Дело в том, что вести разговор о том, почему свет окрашивается в разные цвета, невозможно, если вы не ответили на главный вопрос: а что такое свет? Гук это понимал и тут же, в отзыве на мемуар Ньютона, выложил свое мнение, сославшись на «Микрографию». Он имел в виду то место в своей книге (мы о нем уже упоминали), где говорилось о цветах тонких пластинок.
Пронизанный светом, прозрачный листок слюды кажется многоцветным. Цветами радуги переливаются мыльные пузыри, пятна жира на воде.
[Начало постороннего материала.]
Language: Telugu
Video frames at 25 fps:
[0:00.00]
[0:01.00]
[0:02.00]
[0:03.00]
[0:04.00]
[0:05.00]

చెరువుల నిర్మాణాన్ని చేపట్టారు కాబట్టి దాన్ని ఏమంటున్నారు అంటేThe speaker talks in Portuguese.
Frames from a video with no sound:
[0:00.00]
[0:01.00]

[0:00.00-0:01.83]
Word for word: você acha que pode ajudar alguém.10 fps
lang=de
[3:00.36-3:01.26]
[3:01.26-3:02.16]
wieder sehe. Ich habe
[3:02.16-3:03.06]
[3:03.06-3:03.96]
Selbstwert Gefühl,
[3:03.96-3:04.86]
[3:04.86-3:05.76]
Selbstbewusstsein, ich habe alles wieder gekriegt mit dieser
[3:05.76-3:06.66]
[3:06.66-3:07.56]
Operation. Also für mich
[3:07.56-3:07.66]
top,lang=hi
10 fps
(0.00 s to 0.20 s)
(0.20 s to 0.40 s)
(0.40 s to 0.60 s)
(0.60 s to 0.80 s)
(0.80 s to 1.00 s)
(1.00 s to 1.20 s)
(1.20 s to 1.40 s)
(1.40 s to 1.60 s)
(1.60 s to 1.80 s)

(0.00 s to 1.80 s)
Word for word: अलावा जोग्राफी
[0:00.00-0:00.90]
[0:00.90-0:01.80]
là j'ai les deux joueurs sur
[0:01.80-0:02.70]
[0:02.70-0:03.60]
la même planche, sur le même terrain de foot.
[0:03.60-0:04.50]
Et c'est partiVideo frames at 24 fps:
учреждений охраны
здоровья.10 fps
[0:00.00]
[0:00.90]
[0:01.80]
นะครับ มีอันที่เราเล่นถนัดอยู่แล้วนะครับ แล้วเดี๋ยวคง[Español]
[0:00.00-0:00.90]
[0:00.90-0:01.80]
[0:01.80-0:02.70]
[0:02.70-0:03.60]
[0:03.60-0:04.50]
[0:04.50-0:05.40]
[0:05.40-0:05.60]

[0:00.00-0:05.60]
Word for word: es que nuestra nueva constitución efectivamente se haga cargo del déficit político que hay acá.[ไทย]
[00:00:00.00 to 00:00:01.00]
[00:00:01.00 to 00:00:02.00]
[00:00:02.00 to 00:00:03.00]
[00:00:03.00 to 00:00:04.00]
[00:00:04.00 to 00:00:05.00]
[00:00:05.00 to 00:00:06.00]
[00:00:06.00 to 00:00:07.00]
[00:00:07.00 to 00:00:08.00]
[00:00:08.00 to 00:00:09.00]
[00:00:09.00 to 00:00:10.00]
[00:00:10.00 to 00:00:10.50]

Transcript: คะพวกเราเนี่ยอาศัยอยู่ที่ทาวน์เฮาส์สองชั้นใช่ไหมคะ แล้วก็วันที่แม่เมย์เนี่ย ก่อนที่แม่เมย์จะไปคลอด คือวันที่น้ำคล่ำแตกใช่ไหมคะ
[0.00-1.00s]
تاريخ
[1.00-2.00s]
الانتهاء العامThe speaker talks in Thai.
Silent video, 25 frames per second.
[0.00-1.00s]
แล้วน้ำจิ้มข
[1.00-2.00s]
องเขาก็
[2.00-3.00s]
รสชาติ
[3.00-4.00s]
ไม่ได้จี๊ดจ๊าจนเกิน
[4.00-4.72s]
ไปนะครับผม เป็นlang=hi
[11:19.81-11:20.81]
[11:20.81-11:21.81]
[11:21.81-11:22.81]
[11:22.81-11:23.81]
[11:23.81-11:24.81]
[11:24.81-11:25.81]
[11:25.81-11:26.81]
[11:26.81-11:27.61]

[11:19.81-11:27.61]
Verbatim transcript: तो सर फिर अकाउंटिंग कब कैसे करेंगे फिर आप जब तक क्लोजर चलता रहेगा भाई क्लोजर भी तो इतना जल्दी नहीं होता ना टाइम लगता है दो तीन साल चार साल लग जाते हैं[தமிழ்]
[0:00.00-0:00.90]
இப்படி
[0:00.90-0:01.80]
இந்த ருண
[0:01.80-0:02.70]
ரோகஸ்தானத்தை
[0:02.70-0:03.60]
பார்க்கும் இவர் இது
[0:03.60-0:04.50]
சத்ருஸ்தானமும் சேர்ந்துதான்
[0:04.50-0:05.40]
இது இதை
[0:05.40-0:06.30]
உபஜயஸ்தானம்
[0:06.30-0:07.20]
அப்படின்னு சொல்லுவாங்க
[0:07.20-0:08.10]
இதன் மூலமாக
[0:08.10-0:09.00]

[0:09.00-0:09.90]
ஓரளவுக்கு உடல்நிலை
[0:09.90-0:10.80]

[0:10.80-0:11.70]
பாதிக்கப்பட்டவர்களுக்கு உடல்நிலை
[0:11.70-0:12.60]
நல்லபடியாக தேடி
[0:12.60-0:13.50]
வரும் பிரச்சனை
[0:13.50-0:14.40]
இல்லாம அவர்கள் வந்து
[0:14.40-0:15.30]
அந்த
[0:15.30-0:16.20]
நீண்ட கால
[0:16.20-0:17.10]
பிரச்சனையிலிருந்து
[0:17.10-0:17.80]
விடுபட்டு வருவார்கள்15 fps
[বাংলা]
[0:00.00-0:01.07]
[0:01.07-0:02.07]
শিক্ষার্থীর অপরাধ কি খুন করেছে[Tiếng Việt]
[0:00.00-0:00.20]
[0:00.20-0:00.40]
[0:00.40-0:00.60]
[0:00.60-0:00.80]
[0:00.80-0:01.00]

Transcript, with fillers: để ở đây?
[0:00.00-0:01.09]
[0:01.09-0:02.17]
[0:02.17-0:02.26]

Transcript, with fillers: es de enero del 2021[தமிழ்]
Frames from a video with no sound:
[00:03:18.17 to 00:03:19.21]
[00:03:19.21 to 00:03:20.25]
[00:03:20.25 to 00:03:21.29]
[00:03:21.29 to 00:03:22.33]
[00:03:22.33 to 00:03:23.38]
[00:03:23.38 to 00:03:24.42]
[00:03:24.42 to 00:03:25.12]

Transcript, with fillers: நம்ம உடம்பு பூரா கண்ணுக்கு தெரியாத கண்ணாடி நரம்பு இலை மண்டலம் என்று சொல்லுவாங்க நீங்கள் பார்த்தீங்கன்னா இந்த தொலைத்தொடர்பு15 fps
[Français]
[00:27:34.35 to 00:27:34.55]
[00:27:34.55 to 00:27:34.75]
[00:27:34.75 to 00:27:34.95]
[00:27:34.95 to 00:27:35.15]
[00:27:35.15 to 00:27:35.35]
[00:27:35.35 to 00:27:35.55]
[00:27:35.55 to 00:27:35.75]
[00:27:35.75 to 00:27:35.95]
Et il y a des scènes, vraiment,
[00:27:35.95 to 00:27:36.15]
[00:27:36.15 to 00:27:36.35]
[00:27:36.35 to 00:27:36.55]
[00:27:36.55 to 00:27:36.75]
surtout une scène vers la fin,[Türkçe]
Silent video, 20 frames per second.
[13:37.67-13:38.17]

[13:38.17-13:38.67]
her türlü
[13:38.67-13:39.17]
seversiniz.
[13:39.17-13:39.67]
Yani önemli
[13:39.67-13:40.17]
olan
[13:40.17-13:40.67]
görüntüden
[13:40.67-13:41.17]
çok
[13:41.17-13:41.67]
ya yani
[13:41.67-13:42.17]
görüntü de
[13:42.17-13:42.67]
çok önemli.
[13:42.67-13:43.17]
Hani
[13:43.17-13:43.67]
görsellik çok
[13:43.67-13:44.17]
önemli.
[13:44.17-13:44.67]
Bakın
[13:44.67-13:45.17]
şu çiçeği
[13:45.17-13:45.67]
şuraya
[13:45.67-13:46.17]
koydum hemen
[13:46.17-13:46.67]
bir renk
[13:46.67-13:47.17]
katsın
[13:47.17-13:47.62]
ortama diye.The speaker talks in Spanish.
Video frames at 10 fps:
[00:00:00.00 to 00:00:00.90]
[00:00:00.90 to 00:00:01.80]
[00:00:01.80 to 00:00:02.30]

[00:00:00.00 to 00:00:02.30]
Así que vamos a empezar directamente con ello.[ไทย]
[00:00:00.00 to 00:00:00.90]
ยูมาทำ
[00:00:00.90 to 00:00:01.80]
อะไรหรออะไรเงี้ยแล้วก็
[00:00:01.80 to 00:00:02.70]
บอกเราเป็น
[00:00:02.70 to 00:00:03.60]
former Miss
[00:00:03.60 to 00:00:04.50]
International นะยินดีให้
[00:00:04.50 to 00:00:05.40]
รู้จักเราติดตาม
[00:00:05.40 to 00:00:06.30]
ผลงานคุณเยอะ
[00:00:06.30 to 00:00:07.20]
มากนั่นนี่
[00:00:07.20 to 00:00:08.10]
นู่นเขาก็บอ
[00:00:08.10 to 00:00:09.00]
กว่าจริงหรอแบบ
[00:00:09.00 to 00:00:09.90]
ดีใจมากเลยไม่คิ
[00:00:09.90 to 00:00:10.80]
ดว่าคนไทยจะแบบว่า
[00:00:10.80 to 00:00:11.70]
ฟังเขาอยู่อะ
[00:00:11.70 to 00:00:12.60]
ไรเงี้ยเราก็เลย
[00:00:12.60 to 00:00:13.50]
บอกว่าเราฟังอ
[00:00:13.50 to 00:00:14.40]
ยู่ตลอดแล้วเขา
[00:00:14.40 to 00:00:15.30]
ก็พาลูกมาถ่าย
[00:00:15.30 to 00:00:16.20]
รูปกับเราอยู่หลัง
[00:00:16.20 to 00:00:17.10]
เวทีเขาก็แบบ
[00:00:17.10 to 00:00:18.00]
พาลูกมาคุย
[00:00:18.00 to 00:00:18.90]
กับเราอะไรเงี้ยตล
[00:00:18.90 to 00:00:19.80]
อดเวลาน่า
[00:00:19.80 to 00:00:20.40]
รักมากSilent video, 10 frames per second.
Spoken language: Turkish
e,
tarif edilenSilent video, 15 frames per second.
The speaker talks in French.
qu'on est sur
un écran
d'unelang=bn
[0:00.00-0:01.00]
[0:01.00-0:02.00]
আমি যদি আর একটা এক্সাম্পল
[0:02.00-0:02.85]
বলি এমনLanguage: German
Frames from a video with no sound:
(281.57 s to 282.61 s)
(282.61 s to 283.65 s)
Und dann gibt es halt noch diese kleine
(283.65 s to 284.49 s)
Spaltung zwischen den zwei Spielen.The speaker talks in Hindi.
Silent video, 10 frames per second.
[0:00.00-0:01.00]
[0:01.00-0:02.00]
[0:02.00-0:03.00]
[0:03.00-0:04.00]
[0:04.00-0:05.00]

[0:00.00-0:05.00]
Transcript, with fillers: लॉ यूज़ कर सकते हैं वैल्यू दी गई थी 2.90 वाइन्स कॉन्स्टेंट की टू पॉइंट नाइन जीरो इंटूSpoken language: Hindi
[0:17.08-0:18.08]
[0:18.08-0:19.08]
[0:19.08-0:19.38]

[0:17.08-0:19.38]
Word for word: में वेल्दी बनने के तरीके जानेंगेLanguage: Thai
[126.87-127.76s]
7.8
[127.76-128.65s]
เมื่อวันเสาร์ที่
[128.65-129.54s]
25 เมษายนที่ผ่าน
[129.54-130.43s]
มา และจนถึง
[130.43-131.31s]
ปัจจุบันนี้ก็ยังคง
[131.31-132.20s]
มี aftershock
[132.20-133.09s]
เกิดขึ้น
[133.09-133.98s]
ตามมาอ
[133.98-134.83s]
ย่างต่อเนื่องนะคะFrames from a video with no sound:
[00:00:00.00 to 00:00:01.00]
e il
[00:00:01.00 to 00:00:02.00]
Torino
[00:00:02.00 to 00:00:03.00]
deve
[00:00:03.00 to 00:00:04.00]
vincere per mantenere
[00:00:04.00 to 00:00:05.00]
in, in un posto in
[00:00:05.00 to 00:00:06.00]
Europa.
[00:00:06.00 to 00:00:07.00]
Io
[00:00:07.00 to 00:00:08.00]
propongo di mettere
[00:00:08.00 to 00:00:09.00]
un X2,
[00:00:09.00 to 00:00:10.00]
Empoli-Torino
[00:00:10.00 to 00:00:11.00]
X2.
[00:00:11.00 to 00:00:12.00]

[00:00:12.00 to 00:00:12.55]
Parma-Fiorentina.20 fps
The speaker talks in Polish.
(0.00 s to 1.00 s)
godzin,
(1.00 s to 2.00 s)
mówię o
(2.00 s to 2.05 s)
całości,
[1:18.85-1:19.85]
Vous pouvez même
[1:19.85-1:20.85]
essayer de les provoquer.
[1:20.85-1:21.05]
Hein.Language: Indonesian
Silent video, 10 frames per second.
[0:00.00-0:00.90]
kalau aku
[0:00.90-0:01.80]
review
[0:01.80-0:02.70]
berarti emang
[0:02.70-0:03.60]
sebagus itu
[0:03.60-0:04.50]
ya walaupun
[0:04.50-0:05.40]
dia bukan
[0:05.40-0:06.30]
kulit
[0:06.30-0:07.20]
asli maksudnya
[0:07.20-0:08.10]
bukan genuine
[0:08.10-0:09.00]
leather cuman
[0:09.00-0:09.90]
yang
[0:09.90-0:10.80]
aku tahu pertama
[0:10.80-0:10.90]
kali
Гук объяснял это явление так: «Следует предположить некое очень короткое вибрирование, бегущее в однородной среде с одинаковой скоростью во всех направлениях, как радиусы из центра окружности; получается сфера, которую производит вокруг себя пульсация светящегося тела; она растет и расходится, будто волны на воде… Отражение волн от верхней или нижней поверхности тела и есть причина цветов прозрачных пластинок».
Вот в чем дело! Свет — это не вещество, не частички, вылетающие из солнца или свечи, как пули из мушкета, — одни красные, другие зеленые. Сам по себе свет ни цветной, ни белый. Свет, утверждал Гук, — это волны. Они разбегаются во все стороны от источника света, как круги на воде от упавшего камня или как колебания воздуха вокруг звенящего колокольчика. Если эти колебания правильные, мы слышим чистый музыкальный тон. Если же частота колебаний разная, получается шум — беспорядочная смесь разных звуков. Вот так же и со светом. Белый свет — это когда волны света бегут с одинаковой частотой. Но, отражаясь от обеих поверхностей прозрачной пластинки, они сталкиваются с теми, которые продолжают идти им навстречу; правильность колебаний нарушается, и тогда мы наблюдаем появление разных цветов. Разве не то же самое происходит в стеклянной призме?
Гук поставил перед горящей свечой бритву и стал рассматривать тень. Если бы свет был потоком частиц, бритва «отрубила» бы его — тень получилась бы четкой. А на самом деле она размыта. Лучи как будто огибают лезвие. Так Гук открыл дифракцию — искривление света (он не знал, что это явление уже было обнаружено до него итальянцем Гримальди). Этот опыт Гук описал в статье, которую поместил в «Философических Трудах». Дифракция, заявил он, подтверждает волновую гипотезу. Какие еще нужны доказательства? Ведь точно так же волны огибают камень, торчащий из воды.
Настоящим творцом волновой теории света был, однако, не Гук. В 1678 году Христиан Гюйгенс, президент Парижской Академии наук и член Королевского общества, выпустил «Трактат о свете, в коем разъясняются причины того, что с ним происходит при отражении и при преломлении». Гюйгенс воздвиг стройную систему доказательств волновой теории и в спорах о свете оказался куда более серьезным оппонентом Ньютона, чем увлекающийся и склонный к скоропалительным выводам Гук. Но Гук считал, что основные идеи Гюйгенс позаимствовал у него. Так же, как он утверждал, что Ньютон лишь повторил его опыты.
Гук действительно был «королем эксперимента». И все же опыт был для него не первоисточником, а скорее поводом для гипотезы, которую Гук создавал силой воображения. Он расцвечивал свои идеи яркими образами, научные доказательства заменял сравнениями. В нем было что-то от поэта. А вот количественная сторона явлений Гука мало интересовала. Гук, хотя и числился профессором геометрии, не привык мыслить математически.
Между тем самой сильной стороной ньютоновой теории было то, что качество света — его цвет — она связывала с количественной мерой — углом преломления. Поэтому мы с полным правом можем сказать, что Ньютон дал твердый математический закон; Гук же ограничился остроумными, но зыбкими догадками.
РАЗНОЦВЕТНЫЕ КОЛЬЦА
Тем временем Исаак Ньютон в Кембридже продолжал свои исследования. Однажды он сложил вместе две призмы, намереваясь продолжить опыты с преломлением. Но призмы попались с дефектом: гипотенузные плоскости были неровными и соприкасались только в одном месте. (Гипотенузная плоскость соответствует диагонали квадрата, который получается, если смотреть на две совмещенные призмы с торца). Он заметил, что там, где грани сблизились, появилось пятно. Оно казалось прозрачным, когда призмы отражали свет, и темным, когда свет проходил насквозь. Вокруг пятна было что-то вроде радужного ободка.
Тогда он взял вместо призм две большие линзы от телескопа, плосковыпуклую и двояковыпуклую. Сложил их вместе, так что первая линза была обращена ко второй своею плоской стороной. Когда луч света проник через эту систему, стекла вспыхнули разноцветным огнем.
Те же полосы радуги, которые возникают при разложении белого света в призме, здесь располагались в виде концентрических колец, разделенных темными промежутками.